Superato il primo intoppo, che comunque un po’ di timore me l’ha creato, mi avvicino ancor di più al grande tempio e mi accorgo che dev’essere una meta frequentatissima dai turisti (incontro infatti diversi pullman pieni). In una sosta lungo la strada, davanti a delle bellissime risaie, appena scendo dalla moto saltano fuori diversi venditori ambulanti che mi circondano. Un tipo, particolarmente insistente, mi vuole vendere una bella scacchiera di legno con le pedine intersiate a mano, per 10.000 rupie (meno di 1 euro). Molto molto bella ma… dove me la metto? Un’altra cosa bella del giro del mondo è che si è liberi dalla tentazione di comprare souvenir, come mi accadeva in passato nei viaggi di un mese, perché poi non ci si può portare dietro la roba per mezzo mondo. Ma se riesco a superare questo rompi…. ehm, questo venditore insistente, ci casco poco dopo con un’altra che mi rifila una (bella) magliettina per 20.000 rp (1,5 euro).
Riparto, deciso a non fermarmi più finché non arrivo alla “terra santa” (il tempio) ma… STOP! Ad un incrocio mi ferma una guardia: devo pagare 5.000 rp di tassa governativa perché sto per passare davanti ad un bel lago. Ok, il panorama è bello, ma io non son qui per il lago.

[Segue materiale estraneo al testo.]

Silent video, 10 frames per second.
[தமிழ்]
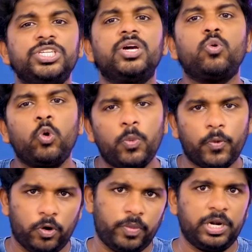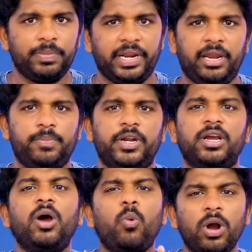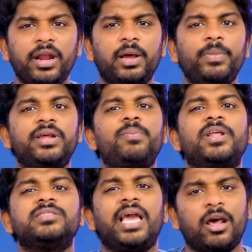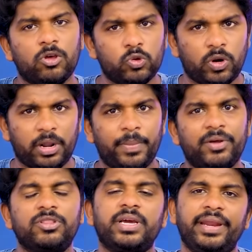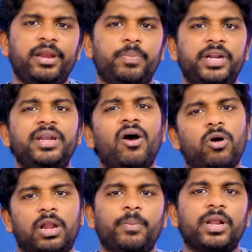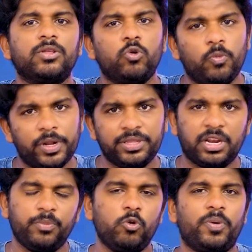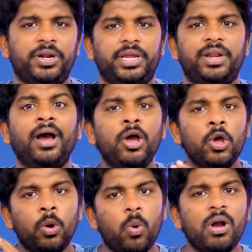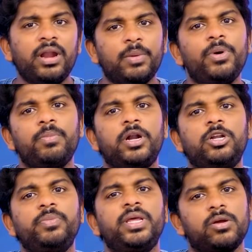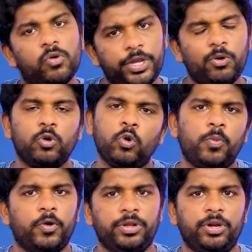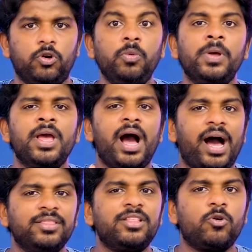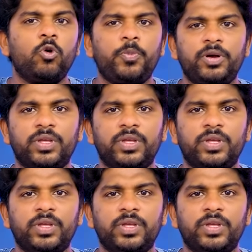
சின்ன குரூப் ஒன்று மட்டும் கிரியேட் பண்ணுங்கள் உங்கள் நம்பரு ப்ளஸ் யாராவது ஒரு நம்பரை வந்து கிரியேட் பண்ணிவிட்டு அவங்க நம்பர் அந்த குரூப்பில் இருந்து ரிமூவ் பண்ணிட்டீங்கன்னா உங்கள் நம்பர் மட்டுமே இருக்கக்கூடிய ஒரு குரூப் ஒன்று இருக்கும் அந்த குரூப்புக்கு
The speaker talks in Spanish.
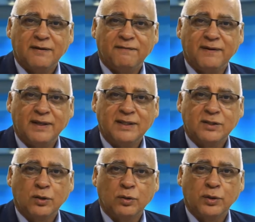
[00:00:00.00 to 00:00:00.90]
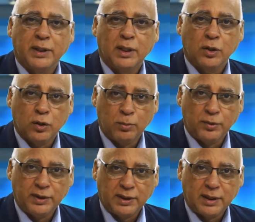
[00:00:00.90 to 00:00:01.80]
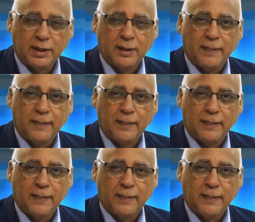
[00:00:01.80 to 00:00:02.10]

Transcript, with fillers: Félix Corona Comunica.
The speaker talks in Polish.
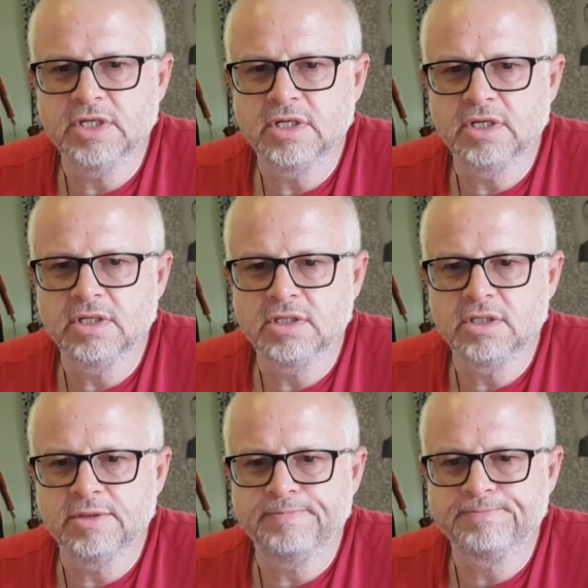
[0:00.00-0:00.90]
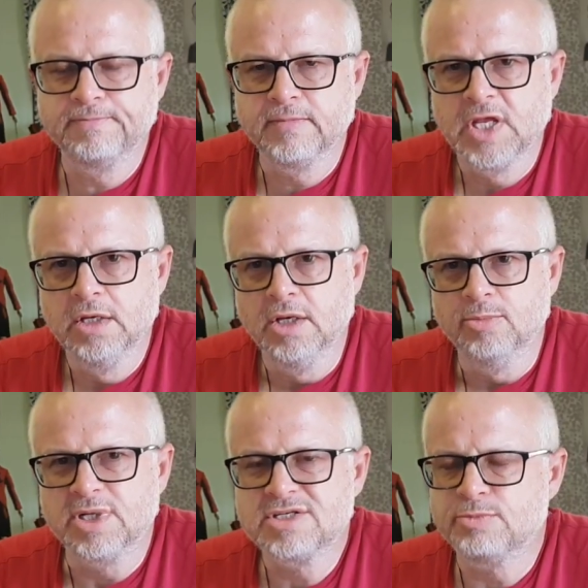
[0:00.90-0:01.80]
e,
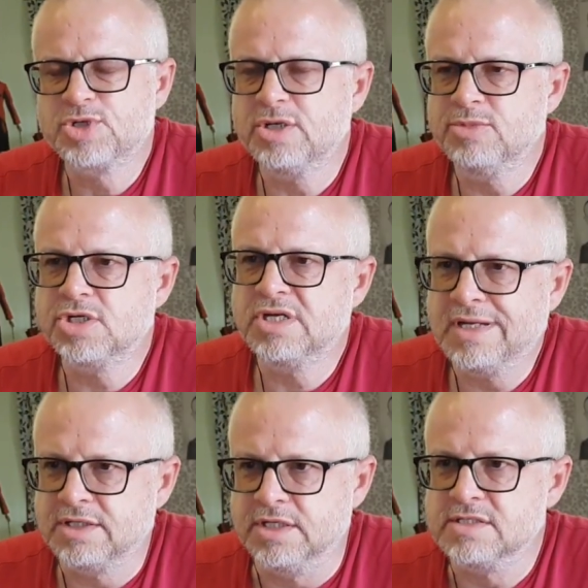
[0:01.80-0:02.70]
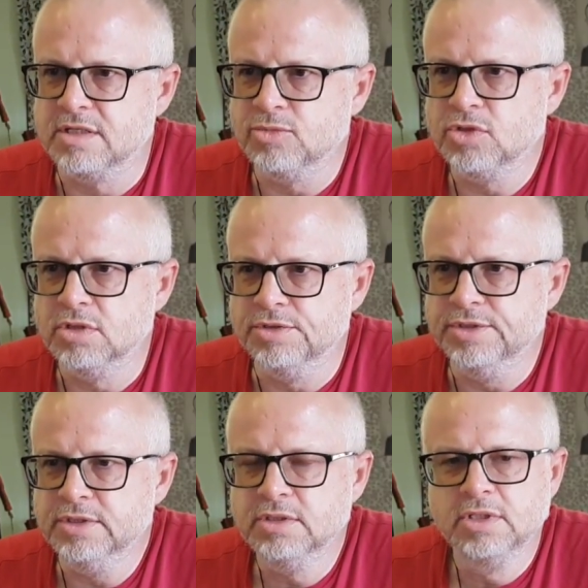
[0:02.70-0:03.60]
bardzo przemyślane
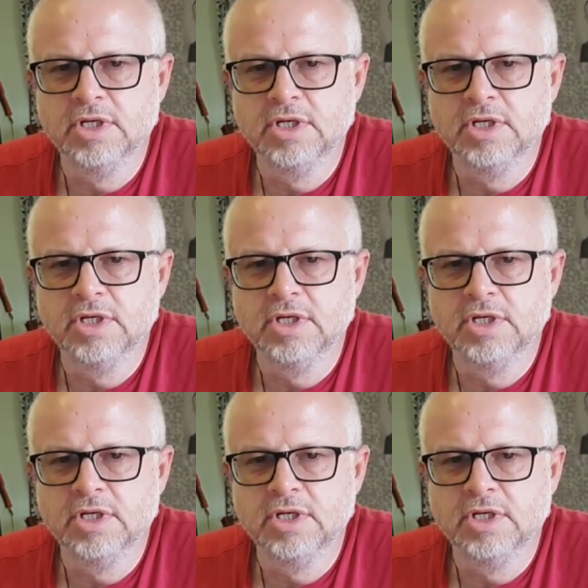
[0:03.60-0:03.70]
samochody,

Pago e riparto, arrivo finalmente al tempio e…. STOP! Tassa d’ingresso, 10.000 rp. Ok anche qui, c’è in tutti i templi più grandi.
Pago, mi avvio verso l’ingresso, ma…. STOP! Non si può entrare senza il sarong (un pareo maschile). Se in tutti i templi in cui son già stato lo prestavano, qui lo vendono o lo noleggiano. Scelgo il noleggio, 10.000 rupie. Uff, acc, grunt!
Metto il sarong, mi sposto e…. STOOOOOOP!! Ma che cavolo c’è ora???? E’ obbligatoria la guida per entrare, e qui le guide si sono associate in cooperativa.
– “Ma io la guida non la voglio”, gli dico.
Se dovessi farmi accompagnare da una guida in ogni tempio dove entro…. Ma niente da fare, qui ci vuole per forza e sono irremovibili, al punto che me ne assegnano una gratis, la quale poi mi chiede comunque un compenso. 20.000 + 5.000 rp di mancia involontaria (cioè su richiesta).